AVAILABLE DATA START
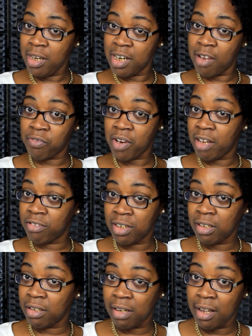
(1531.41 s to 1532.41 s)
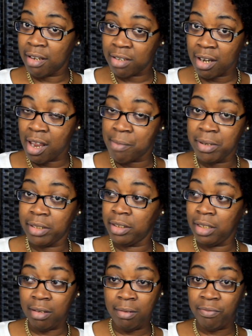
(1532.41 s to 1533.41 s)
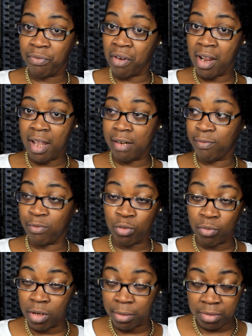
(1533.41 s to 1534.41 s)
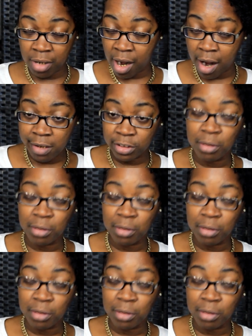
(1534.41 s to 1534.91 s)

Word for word: eating that fried chicken the last time and then them fried shrimp try.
AVAILABLE DATA END
Retype all entries exactly as they appear, dropping the images.

> [WORKED SOLUTION]
(1531.41 s to 1532.41 s)
(1532.41 s to 1533.41 s)
(1533.41 s to 1534.41 s)
(1534.41 s to 1534.91 s)

Word for word: eating that fried chicken the last time and then them fried shrimp try.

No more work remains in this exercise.